ABOUT THIS EXERCISE
Below are records; reproduce exactly the lines from the first through the one containing "(5.40 s to 6.30 s)".

DATA SHOWN
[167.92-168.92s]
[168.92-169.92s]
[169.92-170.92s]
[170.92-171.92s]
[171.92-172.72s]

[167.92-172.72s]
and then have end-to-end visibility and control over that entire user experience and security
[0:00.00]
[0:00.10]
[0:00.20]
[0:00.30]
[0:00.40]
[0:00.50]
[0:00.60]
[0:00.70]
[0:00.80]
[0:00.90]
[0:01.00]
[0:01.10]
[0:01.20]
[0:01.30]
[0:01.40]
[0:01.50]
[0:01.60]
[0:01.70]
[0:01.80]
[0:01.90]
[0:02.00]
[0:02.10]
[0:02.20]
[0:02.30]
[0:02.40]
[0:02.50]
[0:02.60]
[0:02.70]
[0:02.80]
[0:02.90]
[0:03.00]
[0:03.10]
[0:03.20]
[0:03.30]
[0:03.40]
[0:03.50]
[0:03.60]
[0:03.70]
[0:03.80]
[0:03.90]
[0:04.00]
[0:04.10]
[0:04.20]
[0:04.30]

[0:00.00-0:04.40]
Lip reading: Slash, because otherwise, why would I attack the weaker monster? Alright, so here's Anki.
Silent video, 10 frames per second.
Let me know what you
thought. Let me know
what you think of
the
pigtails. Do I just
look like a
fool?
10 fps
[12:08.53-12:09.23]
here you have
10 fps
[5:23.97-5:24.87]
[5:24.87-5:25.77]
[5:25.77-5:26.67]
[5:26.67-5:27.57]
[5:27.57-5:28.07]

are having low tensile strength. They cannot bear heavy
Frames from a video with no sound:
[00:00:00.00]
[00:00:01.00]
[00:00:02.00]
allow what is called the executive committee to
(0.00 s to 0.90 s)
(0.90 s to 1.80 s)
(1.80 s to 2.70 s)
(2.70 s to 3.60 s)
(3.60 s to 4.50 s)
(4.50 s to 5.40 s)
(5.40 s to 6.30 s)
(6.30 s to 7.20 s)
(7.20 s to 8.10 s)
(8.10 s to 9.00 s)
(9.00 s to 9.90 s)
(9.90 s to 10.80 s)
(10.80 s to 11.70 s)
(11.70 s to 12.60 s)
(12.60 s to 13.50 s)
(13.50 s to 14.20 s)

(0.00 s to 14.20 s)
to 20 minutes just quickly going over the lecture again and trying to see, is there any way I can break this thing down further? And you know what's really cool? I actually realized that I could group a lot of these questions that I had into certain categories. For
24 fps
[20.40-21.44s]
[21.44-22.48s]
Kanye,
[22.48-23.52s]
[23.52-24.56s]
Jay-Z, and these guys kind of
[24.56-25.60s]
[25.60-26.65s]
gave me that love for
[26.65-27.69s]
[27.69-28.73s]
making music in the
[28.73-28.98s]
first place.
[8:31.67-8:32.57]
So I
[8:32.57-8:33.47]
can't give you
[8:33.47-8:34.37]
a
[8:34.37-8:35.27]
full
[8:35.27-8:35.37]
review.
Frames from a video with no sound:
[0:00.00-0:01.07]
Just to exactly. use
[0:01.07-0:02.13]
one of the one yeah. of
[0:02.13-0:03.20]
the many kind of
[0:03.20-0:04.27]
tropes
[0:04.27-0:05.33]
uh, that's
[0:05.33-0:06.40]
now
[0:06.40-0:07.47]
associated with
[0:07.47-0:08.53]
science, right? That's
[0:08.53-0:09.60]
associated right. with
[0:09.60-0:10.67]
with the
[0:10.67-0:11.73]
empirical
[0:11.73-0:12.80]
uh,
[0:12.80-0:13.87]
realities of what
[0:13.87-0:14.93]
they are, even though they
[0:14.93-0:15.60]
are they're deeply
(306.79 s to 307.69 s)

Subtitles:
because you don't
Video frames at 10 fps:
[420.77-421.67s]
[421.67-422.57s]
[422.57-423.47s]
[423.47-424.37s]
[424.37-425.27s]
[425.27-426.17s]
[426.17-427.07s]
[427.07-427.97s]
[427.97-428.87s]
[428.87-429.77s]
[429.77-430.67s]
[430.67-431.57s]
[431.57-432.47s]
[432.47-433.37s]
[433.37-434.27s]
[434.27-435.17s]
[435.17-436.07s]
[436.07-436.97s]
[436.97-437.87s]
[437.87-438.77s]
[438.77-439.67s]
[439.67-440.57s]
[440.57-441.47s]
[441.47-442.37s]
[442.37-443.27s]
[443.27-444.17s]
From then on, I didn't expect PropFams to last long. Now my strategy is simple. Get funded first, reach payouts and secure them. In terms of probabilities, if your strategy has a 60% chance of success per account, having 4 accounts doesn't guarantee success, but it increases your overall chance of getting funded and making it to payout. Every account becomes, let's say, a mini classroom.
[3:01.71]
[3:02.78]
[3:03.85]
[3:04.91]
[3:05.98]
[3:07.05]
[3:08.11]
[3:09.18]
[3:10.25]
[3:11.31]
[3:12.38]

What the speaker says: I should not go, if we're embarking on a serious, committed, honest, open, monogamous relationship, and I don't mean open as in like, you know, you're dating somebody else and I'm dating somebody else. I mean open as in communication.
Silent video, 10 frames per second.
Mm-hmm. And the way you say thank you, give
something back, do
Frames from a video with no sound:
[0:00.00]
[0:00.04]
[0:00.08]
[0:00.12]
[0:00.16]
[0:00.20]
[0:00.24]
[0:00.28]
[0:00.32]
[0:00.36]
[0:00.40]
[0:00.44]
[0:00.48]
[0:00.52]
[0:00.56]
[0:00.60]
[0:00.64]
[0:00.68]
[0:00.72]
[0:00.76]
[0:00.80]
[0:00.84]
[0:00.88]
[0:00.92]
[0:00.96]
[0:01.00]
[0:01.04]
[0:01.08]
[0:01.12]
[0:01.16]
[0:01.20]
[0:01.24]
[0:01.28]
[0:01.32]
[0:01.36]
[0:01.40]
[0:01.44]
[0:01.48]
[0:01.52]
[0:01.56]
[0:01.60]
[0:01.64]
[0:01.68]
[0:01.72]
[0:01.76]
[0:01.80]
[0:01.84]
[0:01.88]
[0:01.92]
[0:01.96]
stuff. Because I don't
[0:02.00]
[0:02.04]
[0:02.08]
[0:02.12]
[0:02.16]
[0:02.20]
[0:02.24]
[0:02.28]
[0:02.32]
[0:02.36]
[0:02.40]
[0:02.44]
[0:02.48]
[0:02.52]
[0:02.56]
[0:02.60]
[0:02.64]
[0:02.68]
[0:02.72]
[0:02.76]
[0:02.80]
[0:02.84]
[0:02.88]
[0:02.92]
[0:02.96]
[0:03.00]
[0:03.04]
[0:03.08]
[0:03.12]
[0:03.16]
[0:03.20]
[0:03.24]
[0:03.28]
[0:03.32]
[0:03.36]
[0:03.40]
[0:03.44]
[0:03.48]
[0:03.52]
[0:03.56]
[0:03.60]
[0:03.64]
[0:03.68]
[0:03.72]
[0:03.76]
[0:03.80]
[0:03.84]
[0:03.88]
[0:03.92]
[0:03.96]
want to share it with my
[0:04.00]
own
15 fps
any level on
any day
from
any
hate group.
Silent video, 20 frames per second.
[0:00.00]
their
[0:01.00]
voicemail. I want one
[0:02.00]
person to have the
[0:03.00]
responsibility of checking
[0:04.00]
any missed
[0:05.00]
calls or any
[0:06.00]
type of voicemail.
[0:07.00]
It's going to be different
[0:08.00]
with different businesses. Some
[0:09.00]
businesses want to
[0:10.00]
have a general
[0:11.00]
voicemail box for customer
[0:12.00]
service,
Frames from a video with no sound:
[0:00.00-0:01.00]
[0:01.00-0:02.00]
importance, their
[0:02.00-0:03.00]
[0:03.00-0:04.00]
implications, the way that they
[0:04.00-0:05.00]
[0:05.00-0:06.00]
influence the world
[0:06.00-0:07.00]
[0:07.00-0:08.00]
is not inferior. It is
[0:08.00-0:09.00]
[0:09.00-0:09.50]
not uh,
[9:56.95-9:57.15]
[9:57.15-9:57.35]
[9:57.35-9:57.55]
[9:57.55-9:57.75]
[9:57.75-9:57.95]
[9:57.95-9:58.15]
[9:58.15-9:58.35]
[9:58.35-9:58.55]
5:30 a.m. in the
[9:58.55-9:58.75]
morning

ANSWER TO THIS EXERCISE
[167.92-168.92s]
[168.92-169.92s]
[169.92-170.92s]
[170.92-171.92s]
[171.92-172.72s]

[167.92-172.72s]
and then have end-to-end visibility and control over that entire user experience and security
[0:00.00]
[0:00.10]
[0:00.20]
[0:00.30]
[0:00.40]
[0:00.50]
[0:00.60]
[0:00.70]
[0:00.80]
[0:00.90]
[0:01.00]
[0:01.10]
[0:01.20]
[0:01.30]
[0:01.40]
[0:01.50]
[0:01.60]
[0:01.70]
[0:01.80]
[0:01.90]
[0:02.00]
[0:02.10]
[0:02.20]
[0:02.30]
[0:02.40]
[0:02.50]
[0:02.60]
[0:02.70]
[0:02.80]
[0:02.90]
[0:03.00]
[0:03.10]
[0:03.20]
[0:03.30]
[0:03.40]
[0:03.50]
[0:03.60]
[0:03.70]
[0:03.80]
[0:03.90]
[0:04.00]
[0:04.10]
[0:04.20]
[0:04.30]

[0:00.00-0:04.40]
Lip reading: Slash, because otherwise, why would I attack the weaker monster? Alright, so here's Anki.
Silent video, 10 frames per second.
Let me know what you
thought. Let me know
what you think of
the
pigtails. Do I just
look like a
fool?
10 fps
[12:08.53-12:09.23]
here you have
10 fps
[5:23.97-5:24.87]
[5:24.87-5:25.77]
[5:25.77-5:26.67]
[5:26.67-5:27.57]
[5:27.57-5:28.07]

are having low tensile strength. They cannot bear heavy
Frames from a video with no sound:
[00:00:00.00]
[00:00:01.00]
[00:00:02.00]
allow what is called the executive committee to
(0.00 s to 0.90 s)
(0.90 s to 1.80 s)
(1.80 s to 2.70 s)
(2.70 s to 3.60 s)
(3.60 s to 4.50 s)
(4.50 s to 5.40 s)
(5.40 s to 6.30 s)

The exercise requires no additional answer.